■ WHAT NEEDS TO BE DONE:
A verbatim repeat of the records beneath this line is needed.

---------- MATERIAL SUPPLIED ----------

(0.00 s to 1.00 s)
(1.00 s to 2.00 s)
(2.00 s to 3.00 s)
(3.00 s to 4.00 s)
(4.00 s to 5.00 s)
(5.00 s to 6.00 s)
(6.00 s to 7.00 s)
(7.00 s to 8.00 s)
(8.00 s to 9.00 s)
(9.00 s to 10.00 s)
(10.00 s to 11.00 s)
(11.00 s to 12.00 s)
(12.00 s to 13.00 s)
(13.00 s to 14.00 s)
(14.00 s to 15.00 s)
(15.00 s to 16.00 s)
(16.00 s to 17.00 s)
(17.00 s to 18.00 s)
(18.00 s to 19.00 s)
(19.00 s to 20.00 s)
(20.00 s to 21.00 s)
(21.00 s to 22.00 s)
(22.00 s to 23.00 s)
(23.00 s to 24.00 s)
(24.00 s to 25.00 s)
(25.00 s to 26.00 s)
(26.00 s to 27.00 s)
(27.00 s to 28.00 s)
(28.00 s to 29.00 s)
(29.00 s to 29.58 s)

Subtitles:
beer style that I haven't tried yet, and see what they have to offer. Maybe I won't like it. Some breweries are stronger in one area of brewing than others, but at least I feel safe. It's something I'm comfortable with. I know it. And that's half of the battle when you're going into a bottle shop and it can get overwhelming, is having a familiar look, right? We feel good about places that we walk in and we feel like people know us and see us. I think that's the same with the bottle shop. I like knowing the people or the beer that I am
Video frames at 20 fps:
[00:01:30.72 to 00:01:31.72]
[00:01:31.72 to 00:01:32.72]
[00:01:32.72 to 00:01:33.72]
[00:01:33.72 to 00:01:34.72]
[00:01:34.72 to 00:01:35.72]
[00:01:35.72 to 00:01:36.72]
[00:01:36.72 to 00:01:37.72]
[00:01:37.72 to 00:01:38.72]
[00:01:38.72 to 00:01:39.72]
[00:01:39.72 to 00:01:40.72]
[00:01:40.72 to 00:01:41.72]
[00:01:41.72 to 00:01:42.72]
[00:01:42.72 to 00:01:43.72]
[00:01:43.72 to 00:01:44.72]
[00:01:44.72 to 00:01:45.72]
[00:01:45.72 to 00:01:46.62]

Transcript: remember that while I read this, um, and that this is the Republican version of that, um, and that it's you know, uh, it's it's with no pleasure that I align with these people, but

----------

■ TASK SOLUTION:
(0.00 s to 1.00 s)
(1.00 s to 2.00 s)
(2.00 s to 3.00 s)
(3.00 s to 4.00 s)
(4.00 s to 5.00 s)
(5.00 s to 6.00 s)
(6.00 s to 7.00 s)
(7.00 s to 8.00 s)
(8.00 s to 9.00 s)
(9.00 s to 10.00 s)
(10.00 s to 11.00 s)
(11.00 s to 12.00 s)
(12.00 s to 13.00 s)
(13.00 s to 14.00 s)
(14.00 s to 15.00 s)
(15.00 s to 16.00 s)
(16.00 s to 17.00 s)
(17.00 s to 18.00 s)
(18.00 s to 19.00 s)
(19.00 s to 20.00 s)
(20.00 s to 21.00 s)
(21.00 s to 22.00 s)
(22.00 s to 23.00 s)
(23.00 s to 24.00 s)
(24.00 s to 25.00 s)
(25.00 s to 26.00 s)
(26.00 s to 27.00 s)
(27.00 s to 28.00 s)
(28.00 s to 29.00 s)
(29.00 s to 29.58 s)

Subtitles:
beer style that I haven't tried yet, and see what they have to offer. Maybe I won't like it. Some breweries are stronger in one area of brewing than others, but at least I feel safe. It's something I'm comfortable with. I know it. And that's half of the battle when you're going into a bottle shop and it can get overwhelming, is having a familiar look, right? We feel good about places that we walk in and we feel like people know us and see us. I think that's the same with the bottle shop. I like knowing the people or the beer that I am
Video frames at 20 fps:
[00:01:30.72 to 00:01:31.72]
[00:01:31.72 to 00:01:32.72]
[00:01:32.72 to 00:01:33.72]
[00:01:33.72 to 00:01:34.72]
[00:01:34.72 to 00:01:35.72]
[00:01:35.72 to 00:01:36.72]
[00:01:36.72 to 00:01:37.72]
[00:01:37.72 to 00:01:38.72]
[00:01:38.72 to 00:01:39.72]
[00:01:39.72 to 00:01:40.72]
[00:01:40.72 to 00:01:41.72]
[00:01:41.72 to 00:01:42.72]
[00:01:42.72 to 00:01:43.72]
[00:01:43.72 to 00:01:44.72]
[00:01:44.72 to 00:01:45.72]
[00:01:45.72 to 00:01:46.62]

Transcript: remember that while I read this, um, and that this is the Republican version of that, um, and that it's you know, uh, it's it's with no pleasure that I align with these people, but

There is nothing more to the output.